▶ Exercise directions: Copy the entries without a single change. Pictures should be dropped.

*** Block opens ***

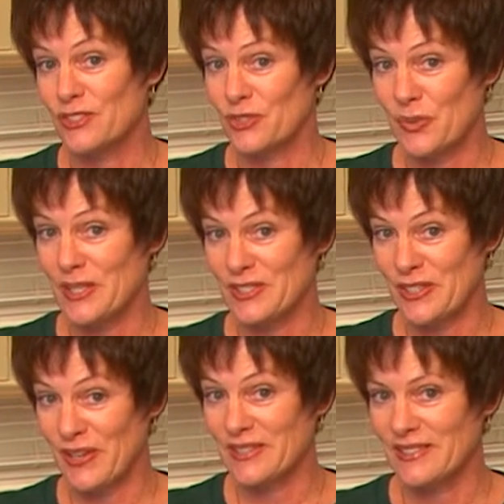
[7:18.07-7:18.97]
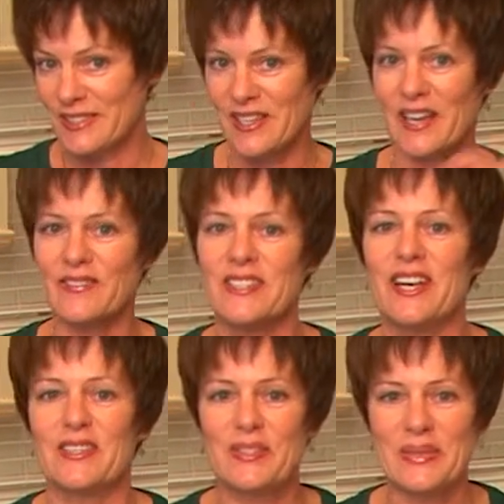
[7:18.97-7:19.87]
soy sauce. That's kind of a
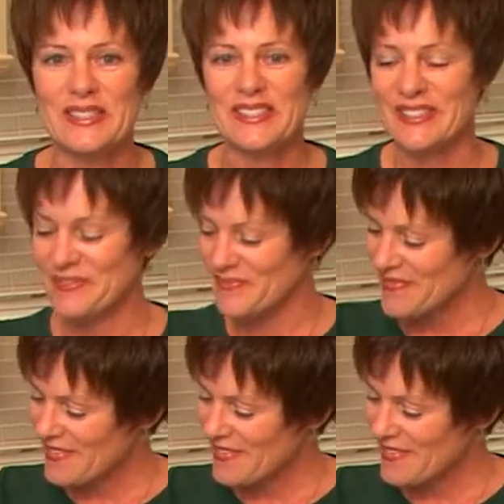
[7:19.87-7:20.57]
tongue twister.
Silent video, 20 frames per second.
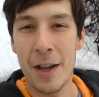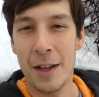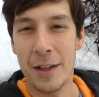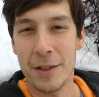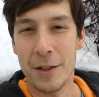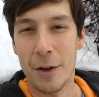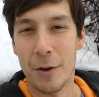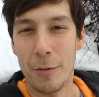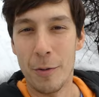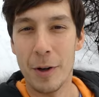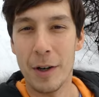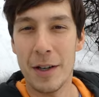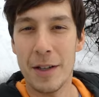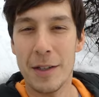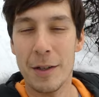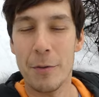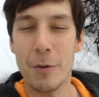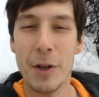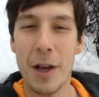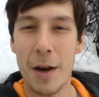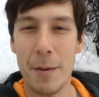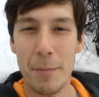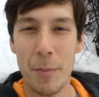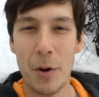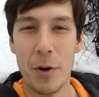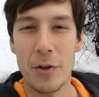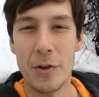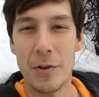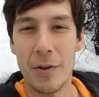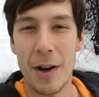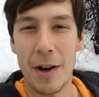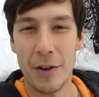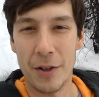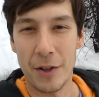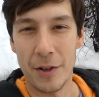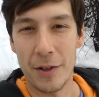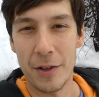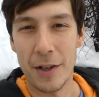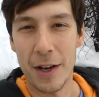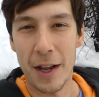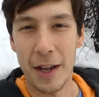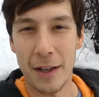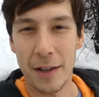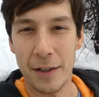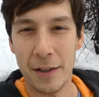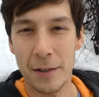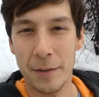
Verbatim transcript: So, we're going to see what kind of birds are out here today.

*** Block closes ***

▶ Task output:
[7:18.07-7:18.97]
[7:18.97-7:19.87]
soy sauce. That's kind of a
[7:19.87-7:20.57]
tongue twister.
Silent video, 20 frames per second.
Verbatim transcript: So, we're going to see what kind of birds are out here today.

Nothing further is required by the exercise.